**REQUIRED WORK**
Reproduce the records below exactly; the images should not appear.

++++ STUDY MATERIAL ++++

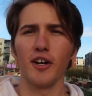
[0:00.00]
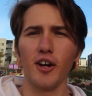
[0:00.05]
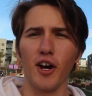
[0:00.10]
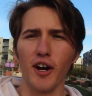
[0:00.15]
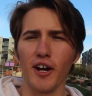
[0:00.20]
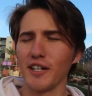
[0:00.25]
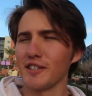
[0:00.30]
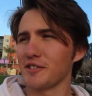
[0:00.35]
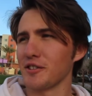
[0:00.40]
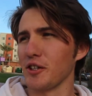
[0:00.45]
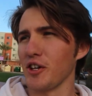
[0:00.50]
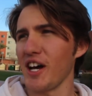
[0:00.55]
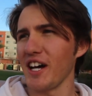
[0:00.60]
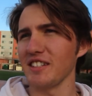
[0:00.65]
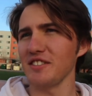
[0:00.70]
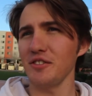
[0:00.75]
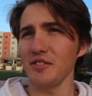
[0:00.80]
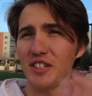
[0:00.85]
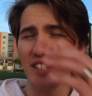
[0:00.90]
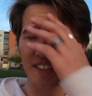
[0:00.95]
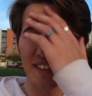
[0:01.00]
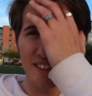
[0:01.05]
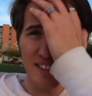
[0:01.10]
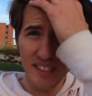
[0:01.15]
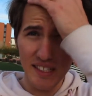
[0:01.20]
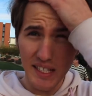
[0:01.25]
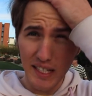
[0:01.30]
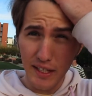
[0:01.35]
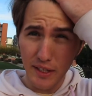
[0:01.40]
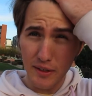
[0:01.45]
All right, so as you can
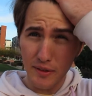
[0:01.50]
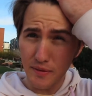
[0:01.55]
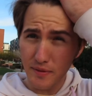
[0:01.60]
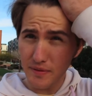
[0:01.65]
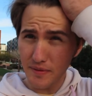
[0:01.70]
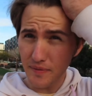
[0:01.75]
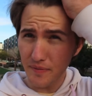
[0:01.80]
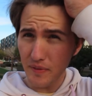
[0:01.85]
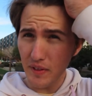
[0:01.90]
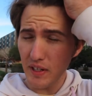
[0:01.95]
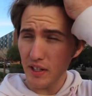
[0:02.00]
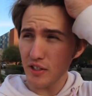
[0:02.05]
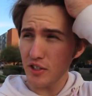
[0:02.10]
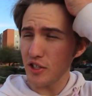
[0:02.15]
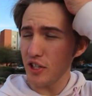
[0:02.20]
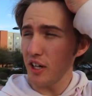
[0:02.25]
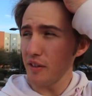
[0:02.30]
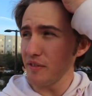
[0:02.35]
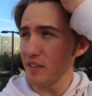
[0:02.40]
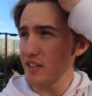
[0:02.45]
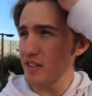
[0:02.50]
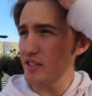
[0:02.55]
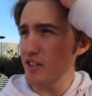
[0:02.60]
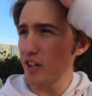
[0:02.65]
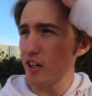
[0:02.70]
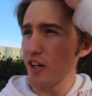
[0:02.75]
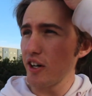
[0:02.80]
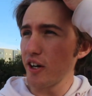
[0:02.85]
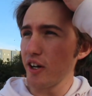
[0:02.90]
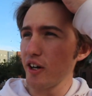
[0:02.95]
see, shove-its
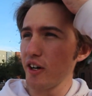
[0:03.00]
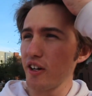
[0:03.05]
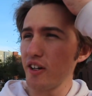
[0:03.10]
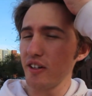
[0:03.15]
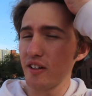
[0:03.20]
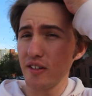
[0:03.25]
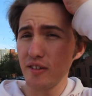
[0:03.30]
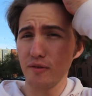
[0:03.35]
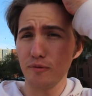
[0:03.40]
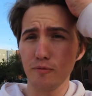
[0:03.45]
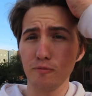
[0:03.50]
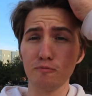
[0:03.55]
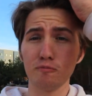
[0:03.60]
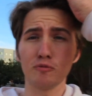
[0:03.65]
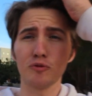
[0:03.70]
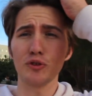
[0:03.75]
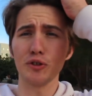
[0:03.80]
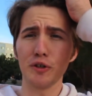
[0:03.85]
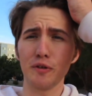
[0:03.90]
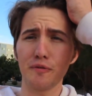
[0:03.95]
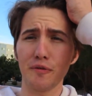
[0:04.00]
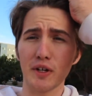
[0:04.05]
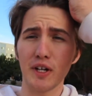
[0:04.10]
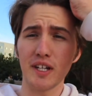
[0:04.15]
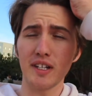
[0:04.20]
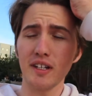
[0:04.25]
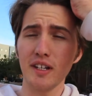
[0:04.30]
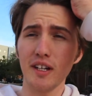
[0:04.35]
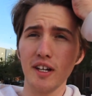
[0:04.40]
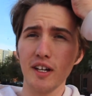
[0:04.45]
are really
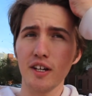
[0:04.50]
fun.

++++

**SOLUTION TO THE EXERCISE**
[0:00.00]
[0:00.05]
[0:00.10]
[0:00.15]
[0:00.20]
[0:00.25]
[0:00.30]
[0:00.35]
[0:00.40]
[0:00.45]
[0:00.50]
[0:00.55]
[0:00.60]
[0:00.65]
[0:00.70]
[0:00.75]
[0:00.80]
[0:00.85]
[0:00.90]
[0:00.95]
[0:01.00]
[0:01.05]
[0:01.10]
[0:01.15]
[0:01.20]
[0:01.25]
[0:01.30]
[0:01.35]
[0:01.40]
[0:01.45]
All right, so as you can
[0:01.50]
[0:01.55]
[0:01.60]
[0:01.65]
[0:01.70]
[0:01.75]
[0:01.80]
[0:01.85]
[0:01.90]
[0:01.95]
[0:02.00]
[0:02.05]
[0:02.10]
[0:02.15]
[0:02.20]
[0:02.25]
[0:02.30]
[0:02.35]
[0:02.40]
[0:02.45]
[0:02.50]
[0:02.55]
[0:02.60]
[0:02.65]
[0:02.70]
[0:02.75]
[0:02.80]
[0:02.85]
[0:02.90]
[0:02.95]
see, shove-its
[0:03.00]
[0:03.05]
[0:03.10]
[0:03.15]
[0:03.20]
[0:03.25]
[0:03.30]
[0:03.35]
[0:03.40]
[0:03.45]
[0:03.50]
[0:03.55]
[0:03.60]
[0:03.65]
[0:03.70]
[0:03.75]
[0:03.80]
[0:03.85]
[0:03.90]
[0:03.95]
[0:04.00]
[0:04.05]
[0:04.10]
[0:04.15]
[0:04.20]
[0:04.25]
[0:04.30]
[0:04.35]
[0:04.40]
[0:04.45]
are really
[0:04.50]
fun.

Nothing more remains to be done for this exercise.